First, if $\limsup a_n$ or $\limsup b_n$ are equal to $\infty$ then $\limsup (a_n + b_n)$ will always be less than or equal to $\infty$
Now, assume $A, B, C$ are the finite $\limsup$ of $a_n, b_n,$ and $(a_n + b_n)$ respectively and that $C > A + B$. Then there exists some sub-sequence $c_{n_k} = a_{n_k} + b_{n_k}$ such that $c_{n_k} \to C$ as $k\to \infty$. Pick $\epsilon = C - (A+B) > 0$, then $\exists N$ such that $|c_{n_k} - C| < \epsilon$ when $k > N$. Therefore there exist infinitely many $c_{n_k} > A + B \implies (a_{n_k} - A) + (b_{n_k} - B) > 0$. So either $a_{n_k} - A >0$ or $b_{n_k} - B > 0$ for $k>N$ This yields a contradiction.

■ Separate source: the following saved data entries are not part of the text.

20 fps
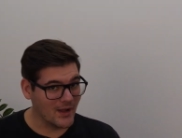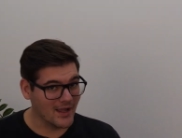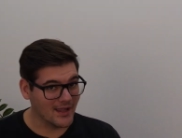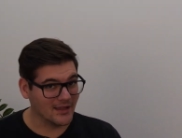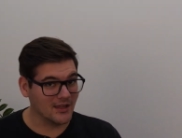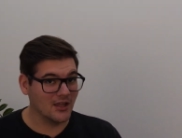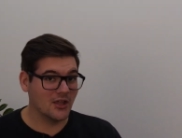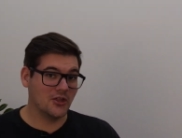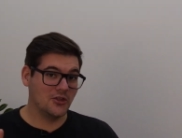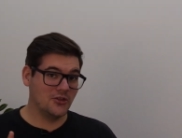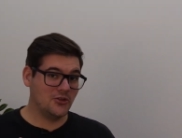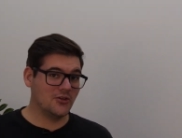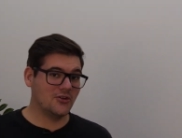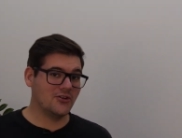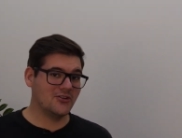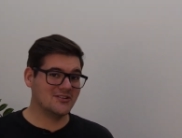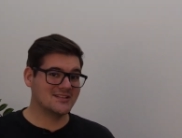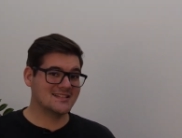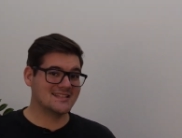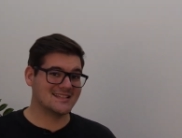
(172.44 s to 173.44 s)
way, you
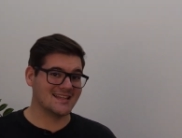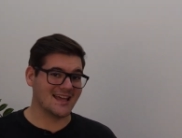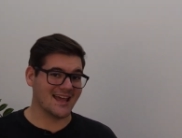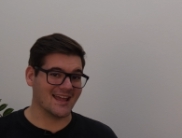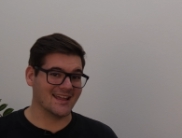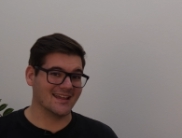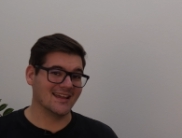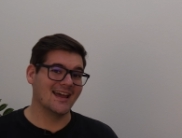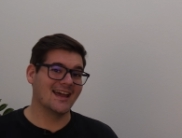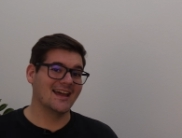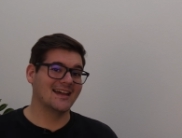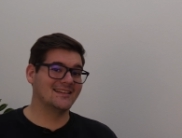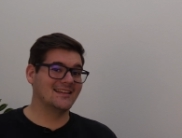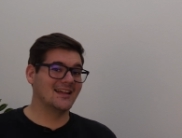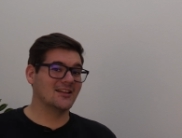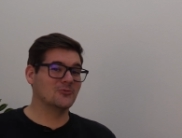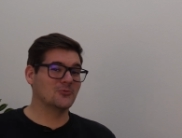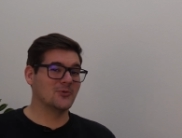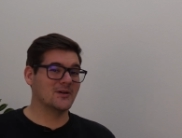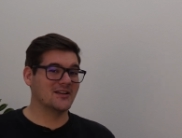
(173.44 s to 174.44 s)
could say
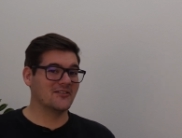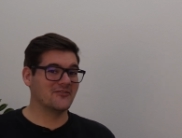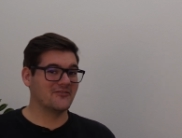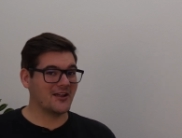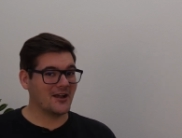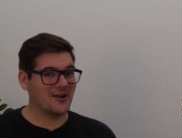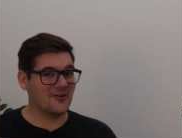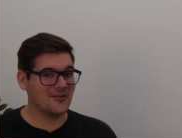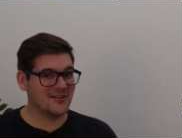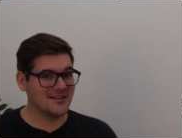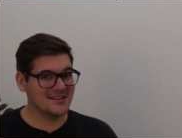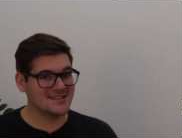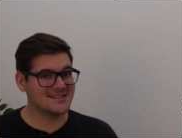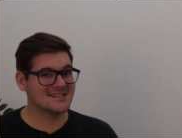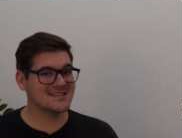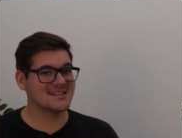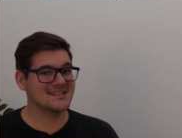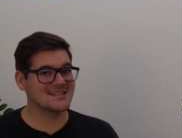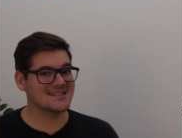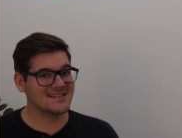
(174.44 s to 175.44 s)
that when a
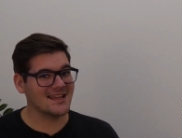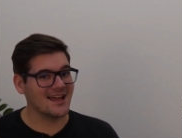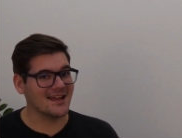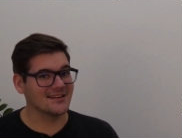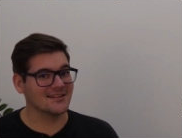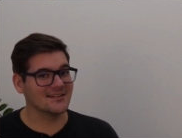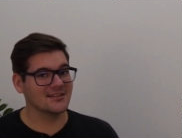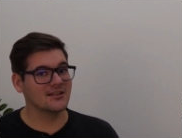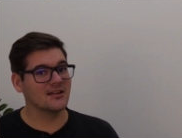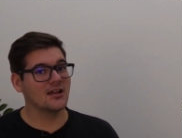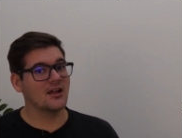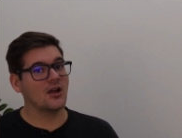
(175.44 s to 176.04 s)
variance is set,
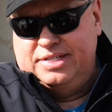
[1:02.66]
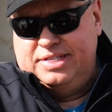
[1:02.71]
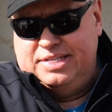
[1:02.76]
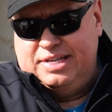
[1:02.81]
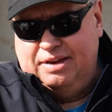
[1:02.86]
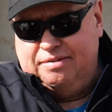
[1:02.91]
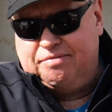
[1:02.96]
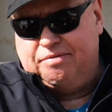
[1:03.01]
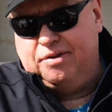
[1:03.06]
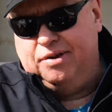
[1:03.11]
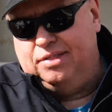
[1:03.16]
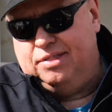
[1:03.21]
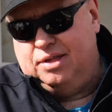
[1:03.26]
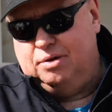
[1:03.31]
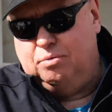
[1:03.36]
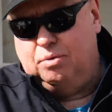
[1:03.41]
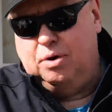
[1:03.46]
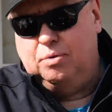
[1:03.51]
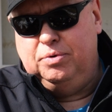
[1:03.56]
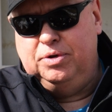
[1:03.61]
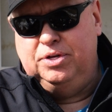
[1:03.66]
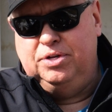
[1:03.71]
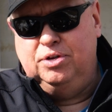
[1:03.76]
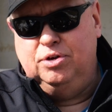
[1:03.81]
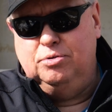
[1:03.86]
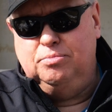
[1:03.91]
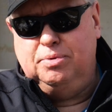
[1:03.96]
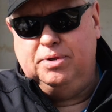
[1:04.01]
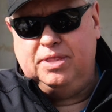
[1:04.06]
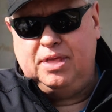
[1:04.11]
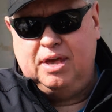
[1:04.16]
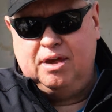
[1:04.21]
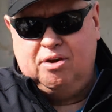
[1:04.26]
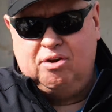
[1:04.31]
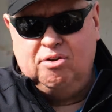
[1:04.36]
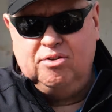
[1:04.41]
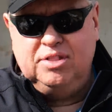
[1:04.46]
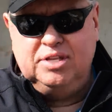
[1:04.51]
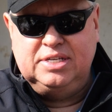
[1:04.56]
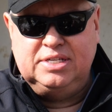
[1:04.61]
different than what we do, but they
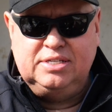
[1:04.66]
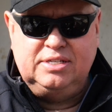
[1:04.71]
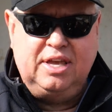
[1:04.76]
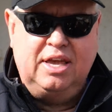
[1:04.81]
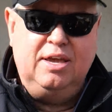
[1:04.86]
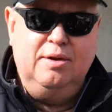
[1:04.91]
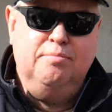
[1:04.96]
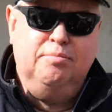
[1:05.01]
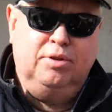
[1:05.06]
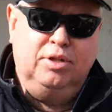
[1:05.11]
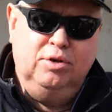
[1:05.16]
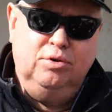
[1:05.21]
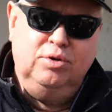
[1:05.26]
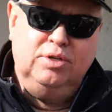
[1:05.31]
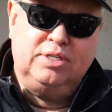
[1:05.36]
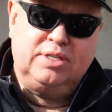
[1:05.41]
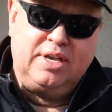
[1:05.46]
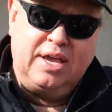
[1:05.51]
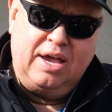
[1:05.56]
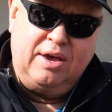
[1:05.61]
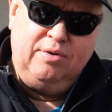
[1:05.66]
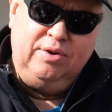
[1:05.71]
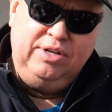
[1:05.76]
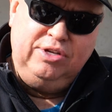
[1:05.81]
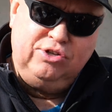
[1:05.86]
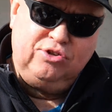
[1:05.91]
are the same Lewis County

$a_j+b_j \leq \sup \{a_k:k\geq n\}+\sup \{b_k:k\geq n\}$ provided $j \geq n$. Take supremum over all $j \geq n$ to get $\sup \{a_j+b_j:j\geq n\} \leq \sup \{a_k:k\geq n\}+\sup \{b_k:k\geq n\}$. Tke lmit as $n \to \infty $ to get $C \leq A+B$.